* _What this task involves_
Drop every picture. Return the rest of the entries exactly.

* _Source material_
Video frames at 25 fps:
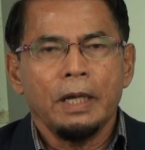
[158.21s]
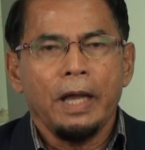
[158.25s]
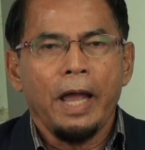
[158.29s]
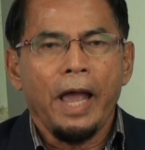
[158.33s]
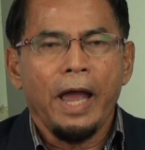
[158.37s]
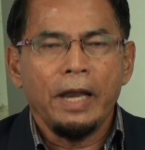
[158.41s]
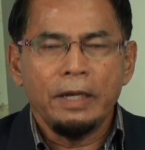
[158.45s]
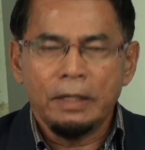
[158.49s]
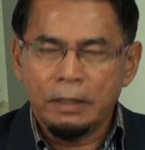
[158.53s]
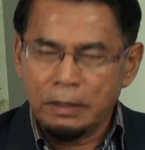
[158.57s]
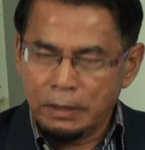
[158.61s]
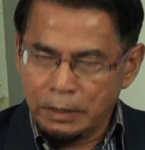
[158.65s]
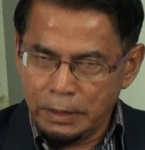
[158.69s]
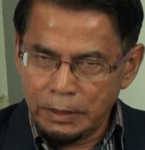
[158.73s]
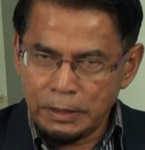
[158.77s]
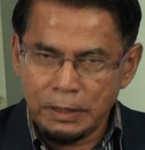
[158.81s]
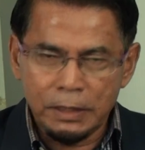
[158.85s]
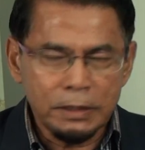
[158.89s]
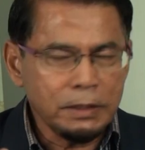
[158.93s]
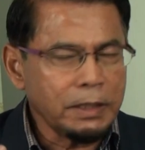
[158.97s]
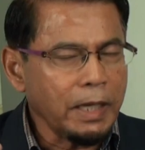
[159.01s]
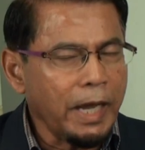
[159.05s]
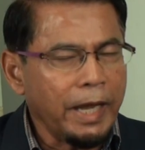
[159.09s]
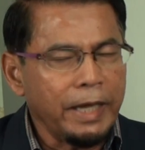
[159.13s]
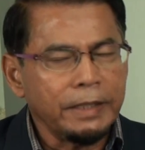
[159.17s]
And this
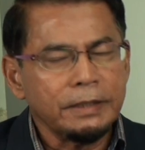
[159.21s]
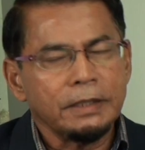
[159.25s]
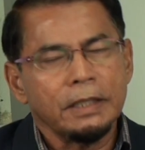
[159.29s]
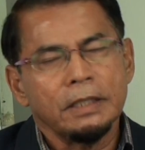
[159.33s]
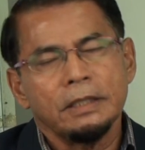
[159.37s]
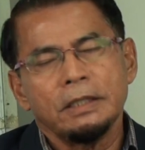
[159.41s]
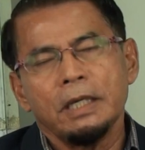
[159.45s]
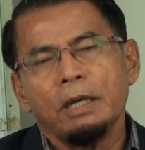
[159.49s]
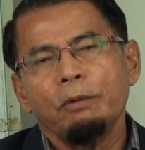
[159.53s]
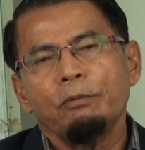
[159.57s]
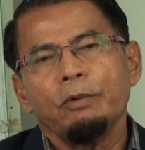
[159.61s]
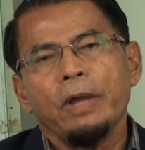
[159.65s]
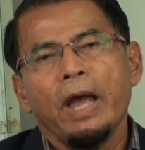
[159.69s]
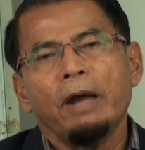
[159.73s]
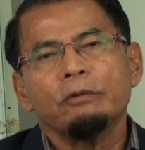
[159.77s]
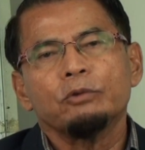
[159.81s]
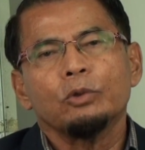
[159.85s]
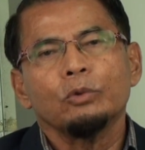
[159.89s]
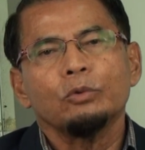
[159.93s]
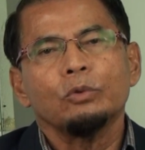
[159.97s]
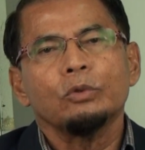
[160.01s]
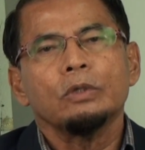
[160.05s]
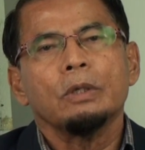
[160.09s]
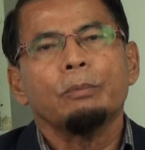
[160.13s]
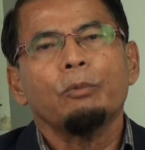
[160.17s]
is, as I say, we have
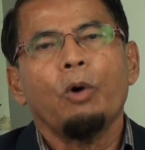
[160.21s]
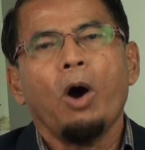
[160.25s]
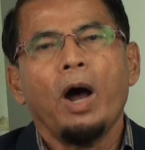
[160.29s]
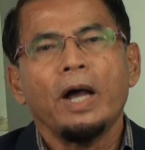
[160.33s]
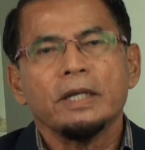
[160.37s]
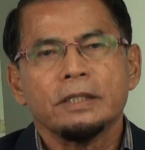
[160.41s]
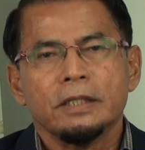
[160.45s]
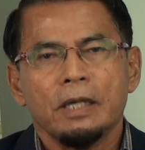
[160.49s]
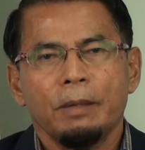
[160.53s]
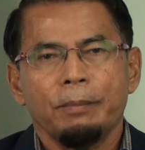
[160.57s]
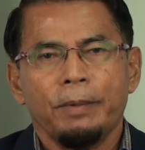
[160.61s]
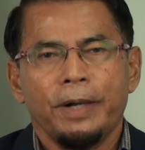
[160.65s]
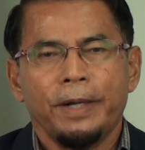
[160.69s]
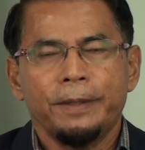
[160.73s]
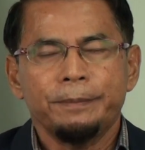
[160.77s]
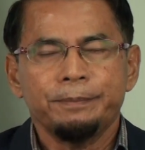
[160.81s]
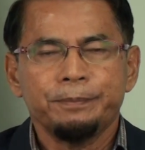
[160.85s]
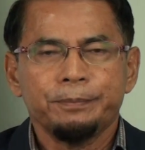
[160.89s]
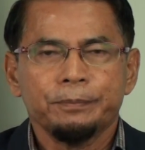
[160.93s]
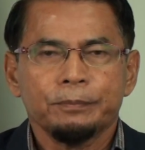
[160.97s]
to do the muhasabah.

* _Solution_
Video frames at 25 fps:
[158.21s]
[158.25s]
[158.29s]
[158.33s]
[158.37s]
[158.41s]
[158.45s]
[158.49s]
[158.53s]
[158.57s]
[158.61s]
[158.65s]
[158.69s]
[158.73s]
[158.77s]
[158.81s]
[158.85s]
[158.89s]
[158.93s]
[158.97s]
[159.01s]
[159.05s]
[159.09s]
[159.13s]
[159.17s]
And this
[159.21s]
[159.25s]
[159.29s]
[159.33s]
[159.37s]
[159.41s]
[159.45s]
[159.49s]
[159.53s]
[159.57s]
[159.61s]
[159.65s]
[159.69s]
[159.73s]
[159.77s]
[159.81s]
[159.85s]
[159.89s]
[159.93s]
[159.97s]
[160.01s]
[160.05s]
[160.09s]
[160.13s]
[160.17s]
is, as I say, we have
[160.21s]
[160.25s]
[160.29s]
[160.33s]
[160.37s]
[160.41s]
[160.45s]
[160.49s]
[160.53s]
[160.57s]
[160.61s]
[160.65s]
[160.69s]
[160.73s]
[160.77s]
[160.81s]
[160.85s]
[160.89s]
[160.93s]
[160.97s]
to do the muhasabah.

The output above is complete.